**Exercise details:** From the first line of the records below through the line containing "Silent video, 15 frames per second.", copy everything exactly and nothing more.
[[ Data open ]]
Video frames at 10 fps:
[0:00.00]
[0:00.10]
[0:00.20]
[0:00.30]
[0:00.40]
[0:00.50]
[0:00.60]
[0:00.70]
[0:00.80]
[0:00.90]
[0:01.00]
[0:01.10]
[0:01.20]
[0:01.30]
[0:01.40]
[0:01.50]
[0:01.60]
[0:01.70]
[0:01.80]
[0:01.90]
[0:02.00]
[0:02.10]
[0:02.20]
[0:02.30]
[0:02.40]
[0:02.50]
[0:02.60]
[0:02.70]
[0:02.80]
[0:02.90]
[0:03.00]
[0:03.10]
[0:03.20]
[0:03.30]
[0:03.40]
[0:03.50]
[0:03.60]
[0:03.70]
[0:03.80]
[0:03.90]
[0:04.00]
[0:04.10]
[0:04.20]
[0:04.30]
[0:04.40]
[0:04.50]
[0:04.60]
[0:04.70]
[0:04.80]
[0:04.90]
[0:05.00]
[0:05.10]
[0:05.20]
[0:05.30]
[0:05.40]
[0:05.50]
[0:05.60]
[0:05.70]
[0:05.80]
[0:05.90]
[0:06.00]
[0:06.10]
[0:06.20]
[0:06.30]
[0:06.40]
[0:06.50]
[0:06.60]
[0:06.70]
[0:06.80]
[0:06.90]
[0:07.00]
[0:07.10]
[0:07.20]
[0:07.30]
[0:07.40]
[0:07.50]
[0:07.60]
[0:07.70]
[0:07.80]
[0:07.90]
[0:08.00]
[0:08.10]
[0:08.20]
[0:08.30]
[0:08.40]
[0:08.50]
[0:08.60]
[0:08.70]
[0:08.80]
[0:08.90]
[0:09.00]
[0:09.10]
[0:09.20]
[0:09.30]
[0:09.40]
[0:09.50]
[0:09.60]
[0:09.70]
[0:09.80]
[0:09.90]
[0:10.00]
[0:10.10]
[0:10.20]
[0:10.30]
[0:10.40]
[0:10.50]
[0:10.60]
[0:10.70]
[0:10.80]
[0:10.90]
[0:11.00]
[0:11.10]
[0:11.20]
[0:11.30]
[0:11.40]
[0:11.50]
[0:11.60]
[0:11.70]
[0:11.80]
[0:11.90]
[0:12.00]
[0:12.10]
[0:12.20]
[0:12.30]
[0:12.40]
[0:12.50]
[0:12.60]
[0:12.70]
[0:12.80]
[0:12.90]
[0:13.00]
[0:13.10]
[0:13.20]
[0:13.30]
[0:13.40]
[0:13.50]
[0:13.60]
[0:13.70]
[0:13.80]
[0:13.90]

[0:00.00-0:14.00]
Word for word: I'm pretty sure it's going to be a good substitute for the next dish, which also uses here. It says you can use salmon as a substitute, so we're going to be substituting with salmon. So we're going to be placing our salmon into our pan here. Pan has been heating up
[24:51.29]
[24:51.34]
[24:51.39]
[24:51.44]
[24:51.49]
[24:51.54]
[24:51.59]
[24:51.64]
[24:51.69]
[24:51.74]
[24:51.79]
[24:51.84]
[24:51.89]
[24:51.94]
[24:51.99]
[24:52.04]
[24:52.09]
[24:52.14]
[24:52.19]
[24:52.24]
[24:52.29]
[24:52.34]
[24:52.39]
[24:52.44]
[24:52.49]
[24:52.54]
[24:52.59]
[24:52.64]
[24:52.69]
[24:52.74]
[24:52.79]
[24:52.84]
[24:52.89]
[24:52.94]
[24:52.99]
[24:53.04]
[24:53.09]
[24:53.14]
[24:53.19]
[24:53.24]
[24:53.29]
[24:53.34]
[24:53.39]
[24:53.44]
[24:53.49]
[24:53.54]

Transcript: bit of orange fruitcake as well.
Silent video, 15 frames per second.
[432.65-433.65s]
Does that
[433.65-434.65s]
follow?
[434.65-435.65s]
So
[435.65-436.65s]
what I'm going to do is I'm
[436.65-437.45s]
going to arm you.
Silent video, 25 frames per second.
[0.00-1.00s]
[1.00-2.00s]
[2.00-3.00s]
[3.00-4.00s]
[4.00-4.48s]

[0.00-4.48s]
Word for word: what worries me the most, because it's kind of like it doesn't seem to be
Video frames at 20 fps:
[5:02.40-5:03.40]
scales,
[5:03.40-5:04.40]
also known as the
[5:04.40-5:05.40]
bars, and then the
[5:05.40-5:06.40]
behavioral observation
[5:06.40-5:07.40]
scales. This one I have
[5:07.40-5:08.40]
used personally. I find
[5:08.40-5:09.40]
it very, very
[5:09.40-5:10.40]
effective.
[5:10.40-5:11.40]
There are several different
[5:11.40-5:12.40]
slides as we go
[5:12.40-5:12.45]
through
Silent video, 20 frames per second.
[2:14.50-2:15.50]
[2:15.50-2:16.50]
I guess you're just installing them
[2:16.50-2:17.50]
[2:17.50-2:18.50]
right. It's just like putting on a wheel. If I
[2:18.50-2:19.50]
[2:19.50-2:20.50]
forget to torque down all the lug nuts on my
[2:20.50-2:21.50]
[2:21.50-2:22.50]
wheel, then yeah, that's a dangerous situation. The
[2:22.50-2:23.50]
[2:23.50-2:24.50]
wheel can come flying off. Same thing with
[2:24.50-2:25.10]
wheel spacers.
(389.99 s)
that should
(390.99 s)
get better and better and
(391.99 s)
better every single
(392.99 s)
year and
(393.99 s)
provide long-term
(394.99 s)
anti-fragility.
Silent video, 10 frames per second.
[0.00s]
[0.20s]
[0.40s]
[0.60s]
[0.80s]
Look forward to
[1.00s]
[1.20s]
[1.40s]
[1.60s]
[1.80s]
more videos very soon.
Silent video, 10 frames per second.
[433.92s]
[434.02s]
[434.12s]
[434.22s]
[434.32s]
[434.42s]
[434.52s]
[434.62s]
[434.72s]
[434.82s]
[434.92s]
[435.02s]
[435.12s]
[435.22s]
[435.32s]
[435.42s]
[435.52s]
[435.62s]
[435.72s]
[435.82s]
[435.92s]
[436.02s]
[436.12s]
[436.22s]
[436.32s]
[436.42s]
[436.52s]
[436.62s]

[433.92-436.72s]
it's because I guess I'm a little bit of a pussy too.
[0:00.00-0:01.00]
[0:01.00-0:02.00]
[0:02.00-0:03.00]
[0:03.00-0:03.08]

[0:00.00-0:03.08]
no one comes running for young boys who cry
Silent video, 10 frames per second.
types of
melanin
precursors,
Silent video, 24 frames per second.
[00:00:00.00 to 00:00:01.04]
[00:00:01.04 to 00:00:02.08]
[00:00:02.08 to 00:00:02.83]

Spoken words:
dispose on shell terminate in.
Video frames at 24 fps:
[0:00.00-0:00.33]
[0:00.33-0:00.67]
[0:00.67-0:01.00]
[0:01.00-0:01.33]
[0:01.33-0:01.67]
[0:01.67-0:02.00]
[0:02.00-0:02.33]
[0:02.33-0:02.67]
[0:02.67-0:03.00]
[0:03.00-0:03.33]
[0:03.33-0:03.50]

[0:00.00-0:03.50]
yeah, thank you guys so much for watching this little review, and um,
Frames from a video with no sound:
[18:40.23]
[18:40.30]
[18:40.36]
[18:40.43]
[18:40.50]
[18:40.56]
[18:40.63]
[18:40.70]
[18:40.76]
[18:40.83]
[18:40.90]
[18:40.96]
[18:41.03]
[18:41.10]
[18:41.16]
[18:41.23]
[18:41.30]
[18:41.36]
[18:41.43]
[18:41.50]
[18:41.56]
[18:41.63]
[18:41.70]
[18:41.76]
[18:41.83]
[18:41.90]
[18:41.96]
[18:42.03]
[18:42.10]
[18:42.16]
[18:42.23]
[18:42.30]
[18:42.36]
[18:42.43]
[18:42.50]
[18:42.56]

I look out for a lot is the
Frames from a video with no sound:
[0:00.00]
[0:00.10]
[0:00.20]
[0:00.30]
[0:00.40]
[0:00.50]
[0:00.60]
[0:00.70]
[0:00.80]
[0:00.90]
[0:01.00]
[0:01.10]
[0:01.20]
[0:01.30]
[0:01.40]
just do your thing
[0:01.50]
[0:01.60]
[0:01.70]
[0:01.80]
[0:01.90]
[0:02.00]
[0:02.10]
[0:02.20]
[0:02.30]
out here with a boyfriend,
[[ Data closed ]]
**Answer to this task:**
Video frames at 10 fps:
[0:00.00]
[0:00.10]
[0:00.20]
[0:00.30]
[0:00.40]
[0:00.50]
[0:00.60]
[0:00.70]
[0:00.80]
[0:00.90]
[0:01.00]
[0:01.10]
[0:01.20]
[0:01.30]
[0:01.40]
[0:01.50]
[0:01.60]
[0:01.70]
[0:01.80]
[0:01.90]
[0:02.00]
[0:02.10]
[0:02.20]
[0:02.30]
[0:02.40]
[0:02.50]
[0:02.60]
[0:02.70]
[0:02.80]
[0:02.90]
[0:03.00]
[0:03.10]
[0:03.20]
[0:03.30]
[0:03.40]
[0:03.50]
[0:03.60]
[0:03.70]
[0:03.80]
[0:03.90]
[0:04.00]
[0:04.10]
[0:04.20]
[0:04.30]
[0:04.40]
[0:04.50]
[0:04.60]
[0:04.70]
[0:04.80]
[0:04.90]
[0:05.00]
[0:05.10]
[0:05.20]
[0:05.30]
[0:05.40]
[0:05.50]
[0:05.60]
[0:05.70]
[0:05.80]
[0:05.90]
[0:06.00]
[0:06.10]
[0:06.20]
[0:06.30]
[0:06.40]
[0:06.50]
[0:06.60]
[0:06.70]
[0:06.80]
[0:06.90]
[0:07.00]
[0:07.10]
[0:07.20]
[0:07.30]
[0:07.40]
[0:07.50]
[0:07.60]
[0:07.70]
[0:07.80]
[0:07.90]
[0:08.00]
[0:08.10]
[0:08.20]
[0:08.30]
[0:08.40]
[0:08.50]
[0:08.60]
[0:08.70]
[0:08.80]
[0:08.90]
[0:09.00]
[0:09.10]
[0:09.20]
[0:09.30]
[0:09.40]
[0:09.50]
[0:09.60]
[0:09.70]
[0:09.80]
[0:09.90]
[0:10.00]
[0:10.10]
[0:10.20]
[0:10.30]
[0:10.40]
[0:10.50]
[0:10.60]
[0:10.70]
[0:10.80]
[0:10.90]
[0:11.00]
[0:11.10]
[0:11.20]
[0:11.30]
[0:11.40]
[0:11.50]
[0:11.60]
[0:11.70]
[0:11.80]
[0:11.90]
[0:12.00]
[0:12.10]
[0:12.20]
[0:12.30]
[0:12.40]
[0:12.50]
[0:12.60]
[0:12.70]
[0:12.80]
[0:12.90]
[0:13.00]
[0:13.10]
[0:13.20]
[0:13.30]
[0:13.40]
[0:13.50]
[0:13.60]
[0:13.70]
[0:13.80]
[0:13.90]

[0:00.00-0:14.00]
Word for word: I'm pretty sure it's going to be a good substitute for the next dish, which also uses here. It says you can use salmon as a substitute, so we're going to be substituting with salmon. So we're going to be placing our salmon into our pan here. Pan has been heating up
[24:51.29]
[24:51.34]
[24:51.39]
[24:51.44]
[24:51.49]
[24:51.54]
[24:51.59]
[24:51.64]
[24:51.69]
[24:51.74]
[24:51.79]
[24:51.84]
[24:51.89]
[24:51.94]
[24:51.99]
[24:52.04]
[24:52.09]
[24:52.14]
[24:52.19]
[24:52.24]
[24:52.29]
[24:52.34]
[24:52.39]
[24:52.44]
[24:52.49]
[24:52.54]
[24:52.59]
[24:52.64]
[24:52.69]
[24:52.74]
[24:52.79]
[24:52.84]
[24:52.89]
[24:52.94]
[24:52.99]
[24:53.04]
[24:53.09]
[24:53.14]
[24:53.19]
[24:53.24]
[24:53.29]
[24:53.34]
[24:53.39]
[24:53.44]
[24:53.49]
[24:53.54]

Transcript: bit of orange fruitcake as well.
Silent video, 15 frames per second.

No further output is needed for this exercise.